William Faulkner’s short story, A Rose for Emily, blends mystery and tragedy. It details the descent into the madness of its heroine, Emily Grierson. Emily lives under the stifling custody of her authoritarian father, who chases away any potential suitors who come to woo his daughter. After his death, Emily is courted by a construction company foreman, Homer Barron. Jilted by Barron, Emily remains a spinster for the remainder of her long life, confined to the isolation of her home. After Emily’s death, it is discovered that Barron has been murdered by Emily. She has concealed his death, lying beside his corpse during all those years. The setting of the story and Emily’s character play a pivotal role in the development of the narrative’s plot.
The story is set in Jefferson, a small town in the deep American South of the late nineteenth century. This is the Confederate South after the Civil War, reluctantly caught up in the demands of the changing times. Faulkner sets his story in a world caught between stubborn adherence to the past and the compulsions of modern progress. Emily’s house reflects this conflict, as it lifts “its stubborn and coquettish decay above the cotton wagons and the gasoline pumps” (I). Emily’s house, like Emily herself, is caught in a time-warp: “It smelled of dust and disuse–a close, dank smell” (I). The plot develops in a world of old-age chivalry. Colonel Sartoris invents a face-saving excuse for Emily to avoid paying taxes. Emily gets away with murder because the eighty-year-old mayor, Judge Stevens, refuses to investigate the cause of the foul odor emanating from her house. He declares that he cannot “accuse a lady to her face of smelling bad” (II). The plot of the story evolves from this unhealthy adherence to a bygone past. This is again reflected in the setting of the room which Emily obviously prepares as her bridal suite, in which “A thin, acrid pall as of the tomb seemed to lie everywhere” (V). The setting clings to the dead past.
Emily’s character reflects this setting and directs the action of the story. The Griersons cling to the past and Emily is perceived to be “a fallen monument” (I) to a bygone era.

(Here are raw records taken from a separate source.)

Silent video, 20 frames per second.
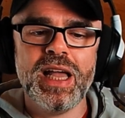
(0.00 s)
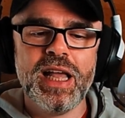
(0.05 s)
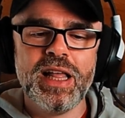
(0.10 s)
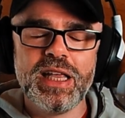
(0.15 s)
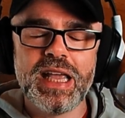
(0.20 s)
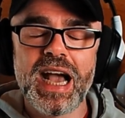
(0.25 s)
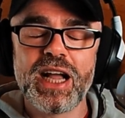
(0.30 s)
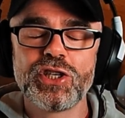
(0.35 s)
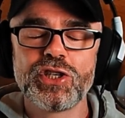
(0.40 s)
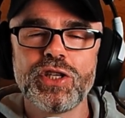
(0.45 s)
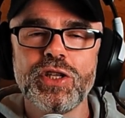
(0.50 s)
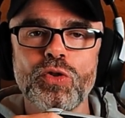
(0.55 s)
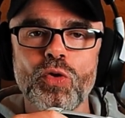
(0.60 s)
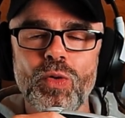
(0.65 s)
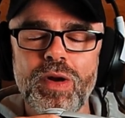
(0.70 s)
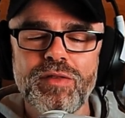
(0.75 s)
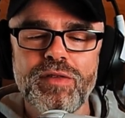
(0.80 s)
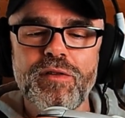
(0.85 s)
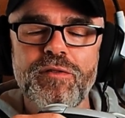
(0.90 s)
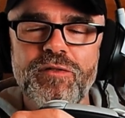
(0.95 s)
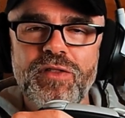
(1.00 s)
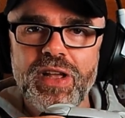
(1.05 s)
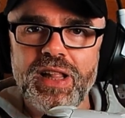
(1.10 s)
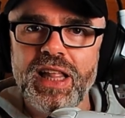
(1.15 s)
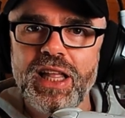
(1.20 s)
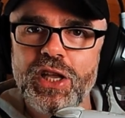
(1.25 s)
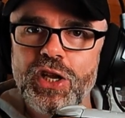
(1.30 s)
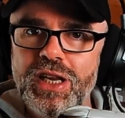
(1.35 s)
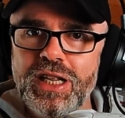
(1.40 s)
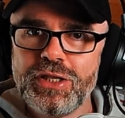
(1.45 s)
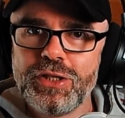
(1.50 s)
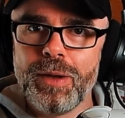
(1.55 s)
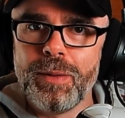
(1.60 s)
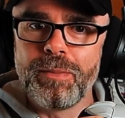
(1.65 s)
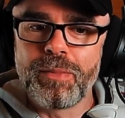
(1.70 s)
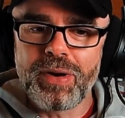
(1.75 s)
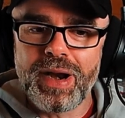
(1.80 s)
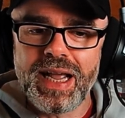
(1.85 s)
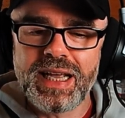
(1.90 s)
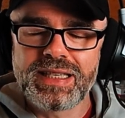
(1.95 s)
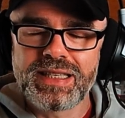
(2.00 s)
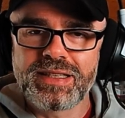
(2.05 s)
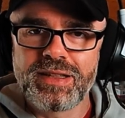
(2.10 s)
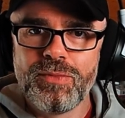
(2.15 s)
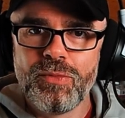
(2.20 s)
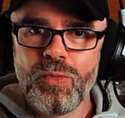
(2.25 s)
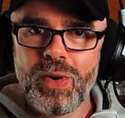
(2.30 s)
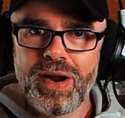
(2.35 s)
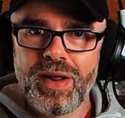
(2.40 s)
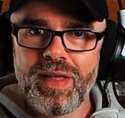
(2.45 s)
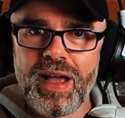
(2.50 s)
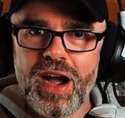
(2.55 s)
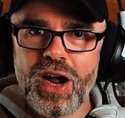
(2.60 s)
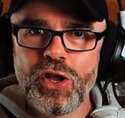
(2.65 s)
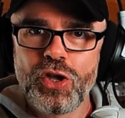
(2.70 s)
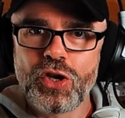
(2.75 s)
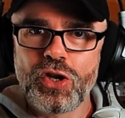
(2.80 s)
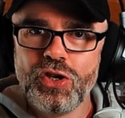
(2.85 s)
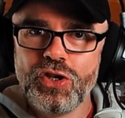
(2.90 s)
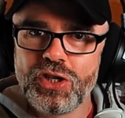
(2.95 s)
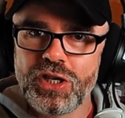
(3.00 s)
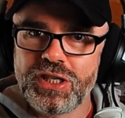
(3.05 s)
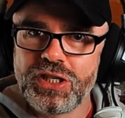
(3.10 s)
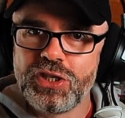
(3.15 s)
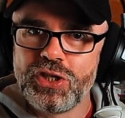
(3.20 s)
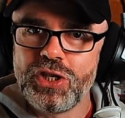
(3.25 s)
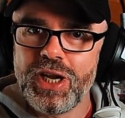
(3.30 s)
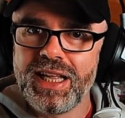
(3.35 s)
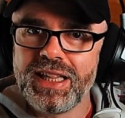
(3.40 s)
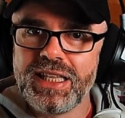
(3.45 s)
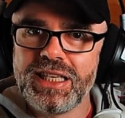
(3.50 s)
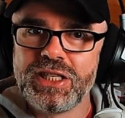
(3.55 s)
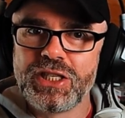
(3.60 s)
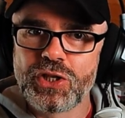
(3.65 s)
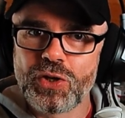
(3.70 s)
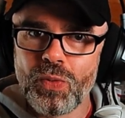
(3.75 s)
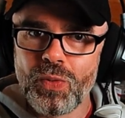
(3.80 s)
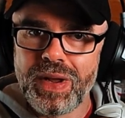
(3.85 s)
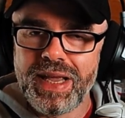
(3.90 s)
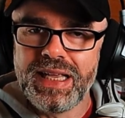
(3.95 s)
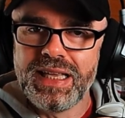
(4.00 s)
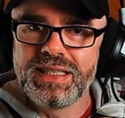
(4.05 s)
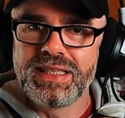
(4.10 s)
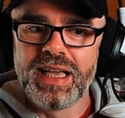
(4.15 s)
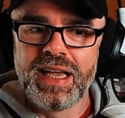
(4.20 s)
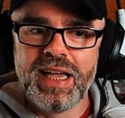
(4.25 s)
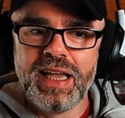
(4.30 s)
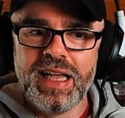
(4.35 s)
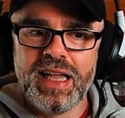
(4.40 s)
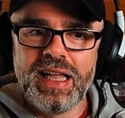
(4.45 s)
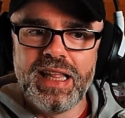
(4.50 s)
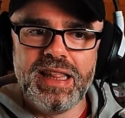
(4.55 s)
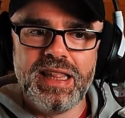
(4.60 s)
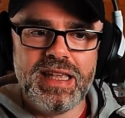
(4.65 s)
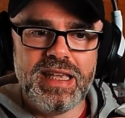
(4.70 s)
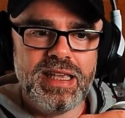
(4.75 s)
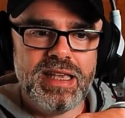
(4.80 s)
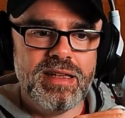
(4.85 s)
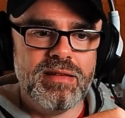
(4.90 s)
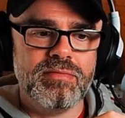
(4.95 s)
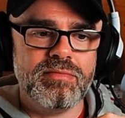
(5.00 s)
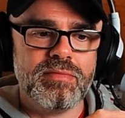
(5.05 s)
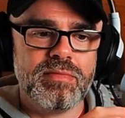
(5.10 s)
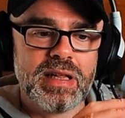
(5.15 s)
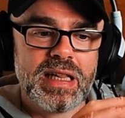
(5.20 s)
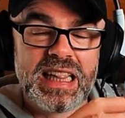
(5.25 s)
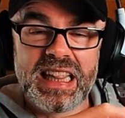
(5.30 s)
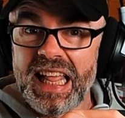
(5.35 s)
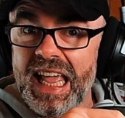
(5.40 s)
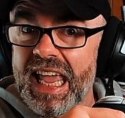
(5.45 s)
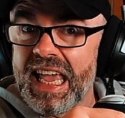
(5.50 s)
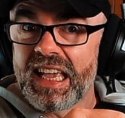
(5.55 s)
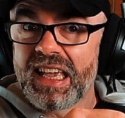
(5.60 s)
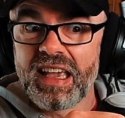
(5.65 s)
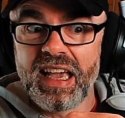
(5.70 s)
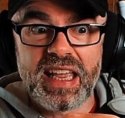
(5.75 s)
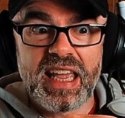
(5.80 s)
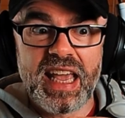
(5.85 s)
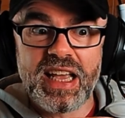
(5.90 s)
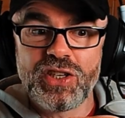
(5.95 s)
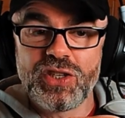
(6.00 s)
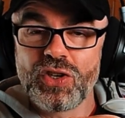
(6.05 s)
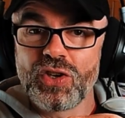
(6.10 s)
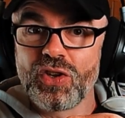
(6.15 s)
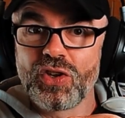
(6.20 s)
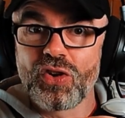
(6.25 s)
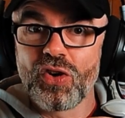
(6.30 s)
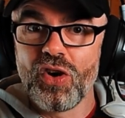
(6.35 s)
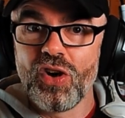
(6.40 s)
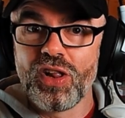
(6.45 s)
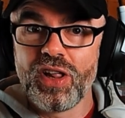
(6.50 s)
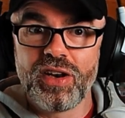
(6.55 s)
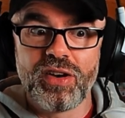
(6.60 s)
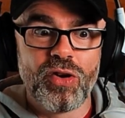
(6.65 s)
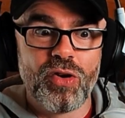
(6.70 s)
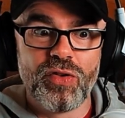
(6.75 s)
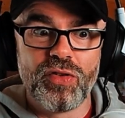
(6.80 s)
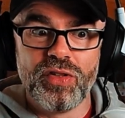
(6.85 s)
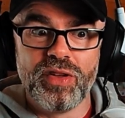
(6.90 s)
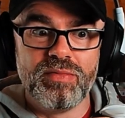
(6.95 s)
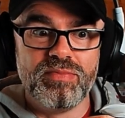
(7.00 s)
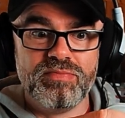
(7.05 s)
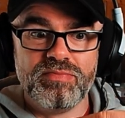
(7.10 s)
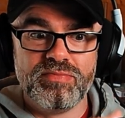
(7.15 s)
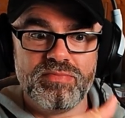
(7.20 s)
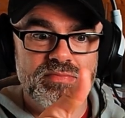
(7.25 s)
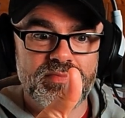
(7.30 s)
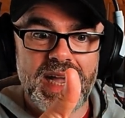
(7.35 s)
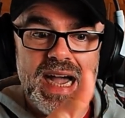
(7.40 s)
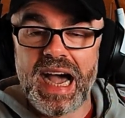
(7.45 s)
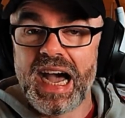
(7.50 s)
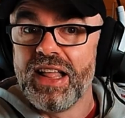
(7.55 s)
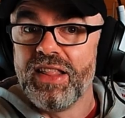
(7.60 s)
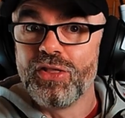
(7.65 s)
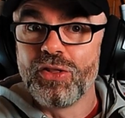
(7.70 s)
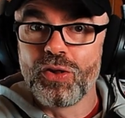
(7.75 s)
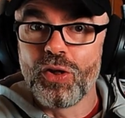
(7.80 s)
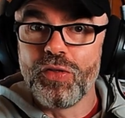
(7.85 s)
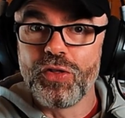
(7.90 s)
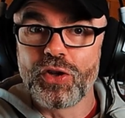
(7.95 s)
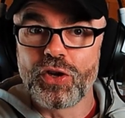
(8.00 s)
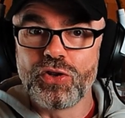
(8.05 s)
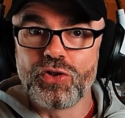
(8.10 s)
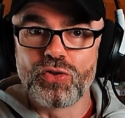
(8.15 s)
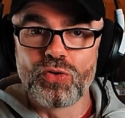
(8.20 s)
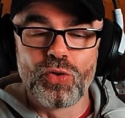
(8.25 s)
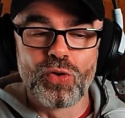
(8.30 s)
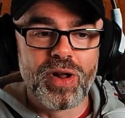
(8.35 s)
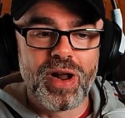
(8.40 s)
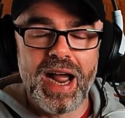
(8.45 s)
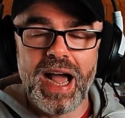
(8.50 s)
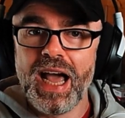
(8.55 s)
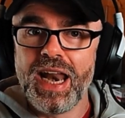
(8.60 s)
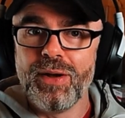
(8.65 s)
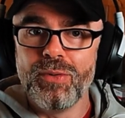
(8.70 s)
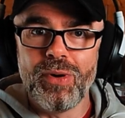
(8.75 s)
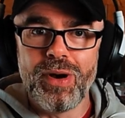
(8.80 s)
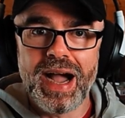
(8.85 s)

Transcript: You actually don't even feel like you need to press them where they are. You can just gently squeeze the leg, I guess you could call it, or the handle on the controller, and it will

She steadfastly refuses to accept change: “Miss Emily alone refused to let them fasten the metal numbers above her door and attach a mailbox to it” (IV). She clings to the past social position of “the high and mighty Griersons” (II) and expects the world to acknowledge her superiority. The obstinacy which is the predominant trait of her character makes her categorically declare, “I have no taxes in Jefferson” (I). This obstinacy, which brooks no denial, is again seen in her purchase of arsenic. The chemist is cowed down by her proud sense of entitlement. She flatly refuses to give a reason for her purchase and “just stared at him, her head tilted back in order to look him an eye for an eye, until he looked away and went and got the arsenic and wrapped it up” (III). When she refuses to accept her father’s death and holds on to his corpse for three days, Jefferson does “not say she was crazy” (II). This sensitivity to her feelings only contributes to Emily’s growing insanity. On her father’s death, Homer Barron represents Emily’s only hope of marriage. She cannot accept Barron’s repudiation. Her subsequent actions are in line with her character. She refuses to let Barron go and clings on to him, even after his death.
Setting and plot are important elements in A Rose for Emily. The reader can accept Emily’s murder of Homer Barron and her concealment because the author skilfully lets his plot build up as a natural development of a setting that continues to reflect the ideals of the Old South. Old-world chivalry accepts Emily’s eccentricities and provides a realistic setting for her actions. Emily is able to get away with murder only because of this setting. Emily’s obstinate character, her refusal to countenance change and her aristocratic disdain for public opinion make her crime, and its concealment, plausible to the reader. Faulkner’s setting and his characterization of his heroine are the moving forces of A Rose for Emily.